■ **What to produce**:
Could you repeat all of the entries below, character for character?
▬▬▬▬▬▬
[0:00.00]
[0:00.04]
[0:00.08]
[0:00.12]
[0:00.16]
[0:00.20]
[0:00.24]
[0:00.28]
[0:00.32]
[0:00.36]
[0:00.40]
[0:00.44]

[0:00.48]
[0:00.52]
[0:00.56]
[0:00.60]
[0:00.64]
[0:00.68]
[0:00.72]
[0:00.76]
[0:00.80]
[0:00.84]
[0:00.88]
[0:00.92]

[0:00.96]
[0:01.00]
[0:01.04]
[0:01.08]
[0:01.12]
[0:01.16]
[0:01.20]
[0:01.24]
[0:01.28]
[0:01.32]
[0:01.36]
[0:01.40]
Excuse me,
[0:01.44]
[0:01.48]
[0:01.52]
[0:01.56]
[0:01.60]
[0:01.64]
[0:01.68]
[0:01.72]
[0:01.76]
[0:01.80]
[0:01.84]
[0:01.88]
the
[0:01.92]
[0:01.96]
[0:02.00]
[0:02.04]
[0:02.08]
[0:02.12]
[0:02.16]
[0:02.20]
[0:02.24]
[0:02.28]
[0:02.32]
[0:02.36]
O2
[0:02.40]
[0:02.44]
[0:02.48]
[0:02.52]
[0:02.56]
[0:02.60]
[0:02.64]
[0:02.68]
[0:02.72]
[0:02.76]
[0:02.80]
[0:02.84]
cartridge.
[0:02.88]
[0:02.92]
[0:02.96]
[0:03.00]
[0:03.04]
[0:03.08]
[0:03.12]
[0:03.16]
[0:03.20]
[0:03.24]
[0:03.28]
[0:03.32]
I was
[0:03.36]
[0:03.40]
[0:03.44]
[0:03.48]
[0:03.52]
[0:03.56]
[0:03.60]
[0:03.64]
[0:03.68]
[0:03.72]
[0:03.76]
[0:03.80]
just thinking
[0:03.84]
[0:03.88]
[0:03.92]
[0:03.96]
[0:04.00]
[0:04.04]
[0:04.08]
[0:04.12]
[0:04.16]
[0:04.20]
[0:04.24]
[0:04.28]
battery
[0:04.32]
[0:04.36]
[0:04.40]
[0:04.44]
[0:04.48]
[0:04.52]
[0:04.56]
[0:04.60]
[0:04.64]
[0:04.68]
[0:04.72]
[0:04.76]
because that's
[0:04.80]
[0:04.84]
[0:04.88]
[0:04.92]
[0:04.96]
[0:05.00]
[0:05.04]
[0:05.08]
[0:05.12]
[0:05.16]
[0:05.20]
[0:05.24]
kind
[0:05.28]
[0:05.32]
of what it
▬▬▬▬▬▬
■ **Response below**:
[0:00.00]
[0:00.04]
[0:00.08]
[0:00.12]
[0:00.16]
[0:00.20]
[0:00.24]
[0:00.28]
[0:00.32]
[0:00.36]
[0:00.40]
[0:00.44]

[0:00.48]
[0:00.52]
[0:00.56]
[0:00.60]
[0:00.64]
[0:00.68]
[0:00.72]
[0:00.76]
[0:00.80]
[0:00.84]
[0:00.88]
[0:00.92]

[0:00.96]
[0:01.00]
[0:01.04]
[0:01.08]
[0:01.12]
[0:01.16]
[0:01.20]
[0:01.24]
[0:01.28]
[0:01.32]
[0:01.36]
[0:01.40]
Excuse me,
[0:01.44]
[0:01.48]
[0:01.52]
[0:01.56]
[0:01.60]
[0:01.64]
[0:01.68]
[0:01.72]
[0:01.76]
[0:01.80]
[0:01.84]
[0:01.88]
the
[0:01.92]
[0:01.96]
[0:02.00]
[0:02.04]
[0:02.08]
[0:02.12]
[0:02.16]
[0:02.20]
[0:02.24]
[0:02.28]
[0:02.32]
[0:02.36]
O2
[0:02.40]
[0:02.44]
[0:02.48]
[0:02.52]
[0:02.56]
[0:02.60]
[0:02.64]
[0:02.68]
[0:02.72]
[0:02.76]
[0:02.80]
[0:02.84]
cartridge.
[0:02.88]
[0:02.92]
[0:02.96]
[0:03.00]
[0:03.04]
[0:03.08]
[0:03.12]
[0:03.16]
[0:03.20]
[0:03.24]
[0:03.28]
[0:03.32]
I was
[0:03.36]
[0:03.40]
[0:03.44]
[0:03.48]
[0:03.52]
[0:03.56]
[0:03.60]
[0:03.64]
[0:03.68]
[0:03.72]
[0:03.76]
[0:03.80]
just thinking
[0:03.84]
[0:03.88]
[0:03.92]
[0:03.96]
[0:04.00]
[0:04.04]
[0:04.08]
[0:04.12]
[0:04.16]
[0:04.20]
[0:04.24]
[0:04.28]
battery
[0:04.32]
[0:04.36]
[0:04.40]
[0:04.44]
[0:04.48]
[0:04.52]
[0:04.56]
[0:04.60]
[0:04.64]
[0:04.68]
[0:04.72]
[0:04.76]
because that's
[0:04.80]
[0:04.84]
[0:04.88]
[0:04.92]
[0:04.96]
[0:05.00]
[0:05.04]
[0:05.08]
[0:05.12]
[0:05.16]
[0:05.20]
[0:05.24]
kind
[0:05.28]
[0:05.32]
of what it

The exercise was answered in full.